The reply is to be the lines from the one with "[00:00:05.00 to 00:00:06.00]" through the last line of the records below, each retyped exactly, with pictures left out.

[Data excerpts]

[Start of Attachment]

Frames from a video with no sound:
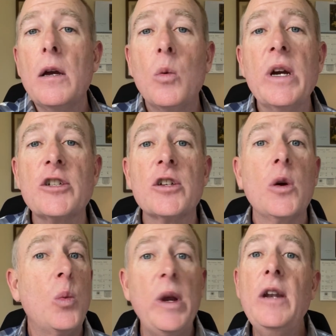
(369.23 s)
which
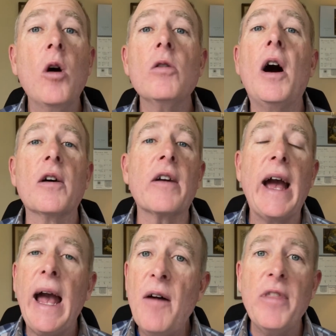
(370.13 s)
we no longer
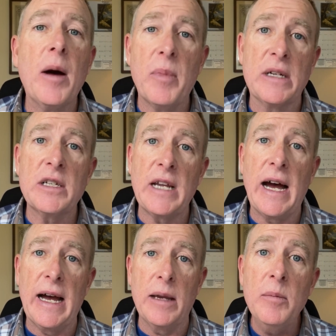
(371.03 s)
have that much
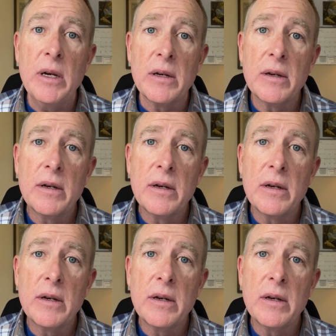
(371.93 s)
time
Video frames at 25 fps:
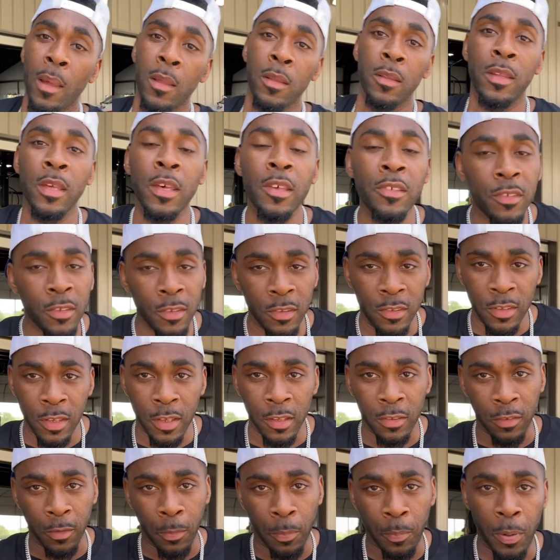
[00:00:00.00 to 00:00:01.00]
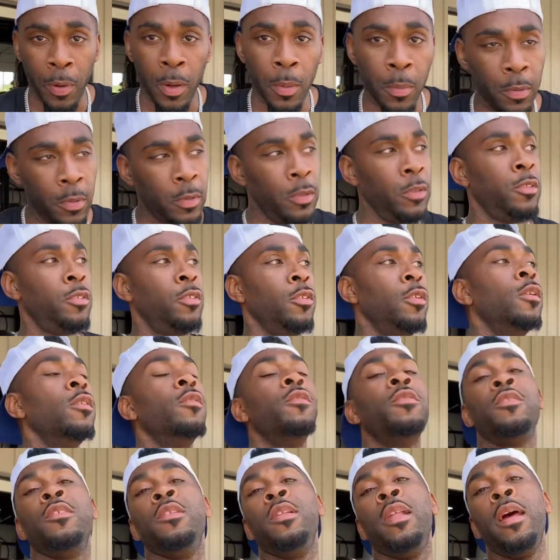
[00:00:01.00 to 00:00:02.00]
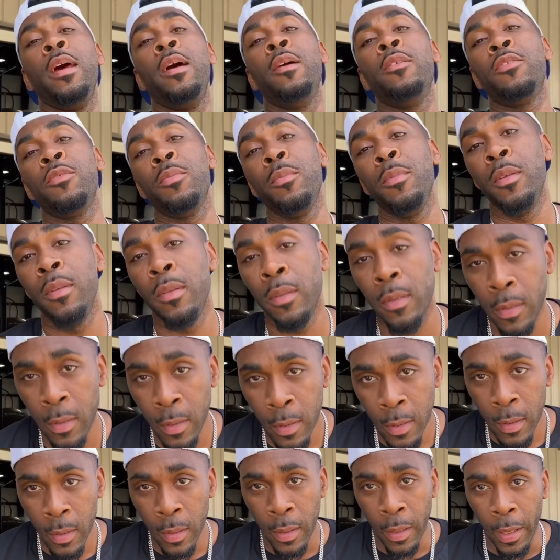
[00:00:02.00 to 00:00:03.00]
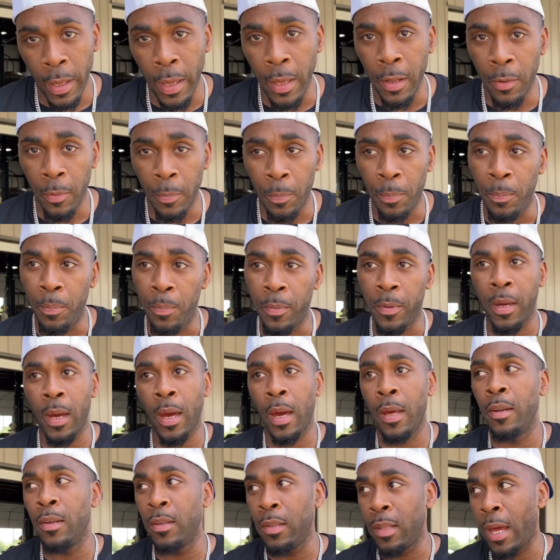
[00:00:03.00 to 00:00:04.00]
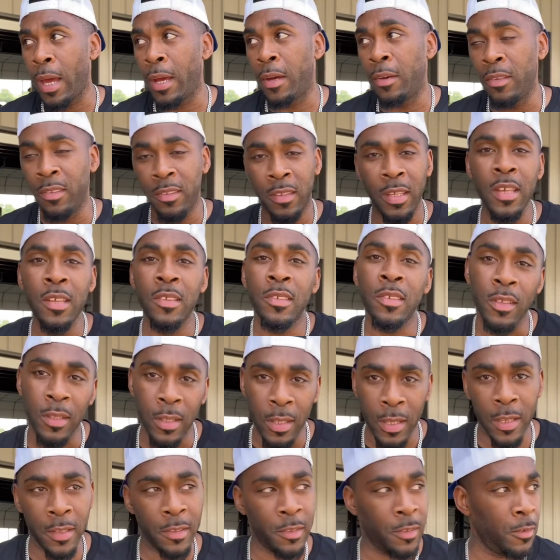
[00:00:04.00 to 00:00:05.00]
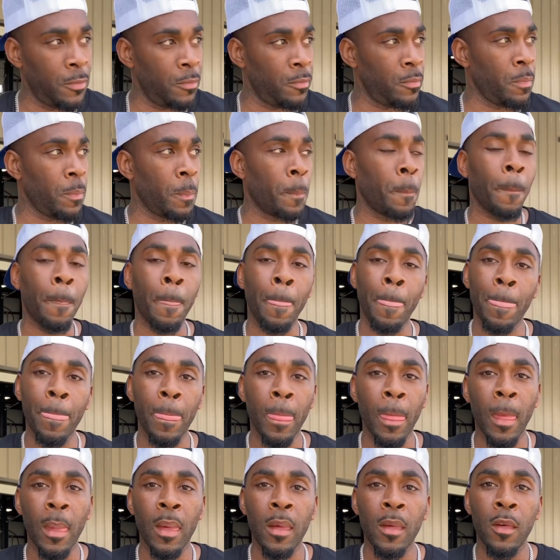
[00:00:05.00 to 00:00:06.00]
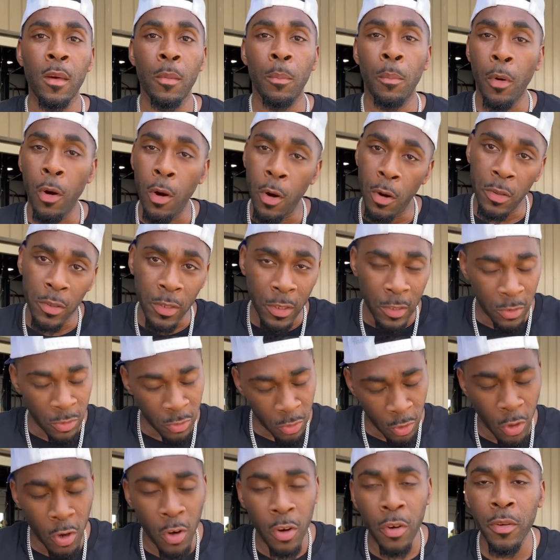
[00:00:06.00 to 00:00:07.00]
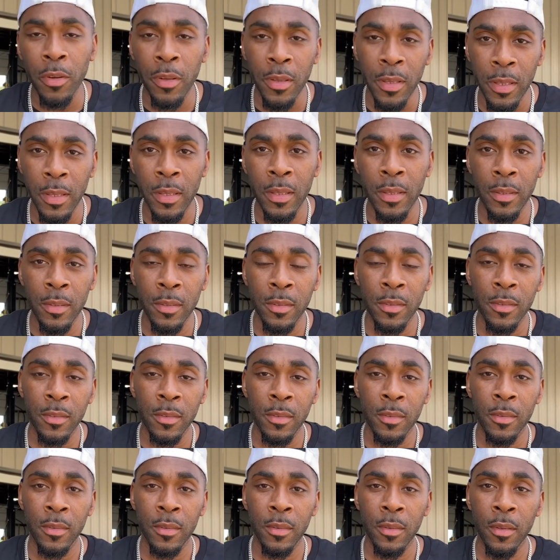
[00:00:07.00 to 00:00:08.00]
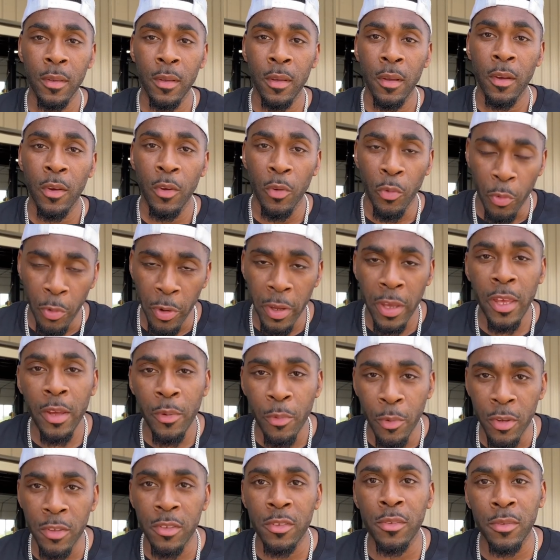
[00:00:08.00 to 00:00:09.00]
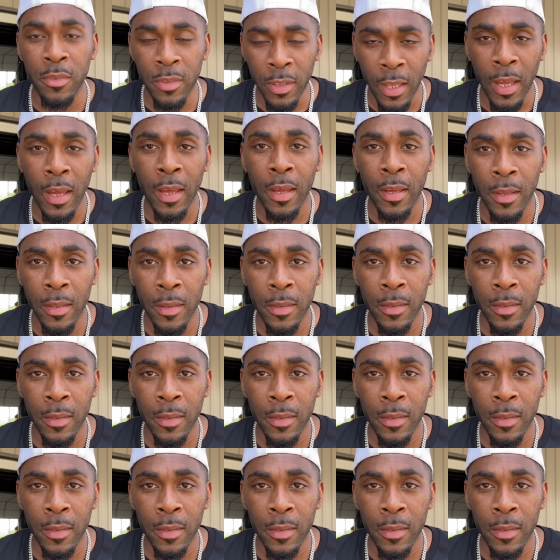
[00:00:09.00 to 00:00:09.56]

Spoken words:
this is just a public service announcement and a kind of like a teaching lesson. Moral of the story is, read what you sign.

[End of Attachment]

▶ **ANSWER AREA**:
[00:00:05.00 to 00:00:06.00]
[00:00:06.00 to 00:00:07.00]
[00:00:07.00 to 00:00:08.00]
[00:00:08.00 to 00:00:09.00]
[00:00:09.00 to 00:00:09.56]

Spoken words:
this is just a public service announcement and a kind of like a teaching lesson. Moral of the story is, read what you sign.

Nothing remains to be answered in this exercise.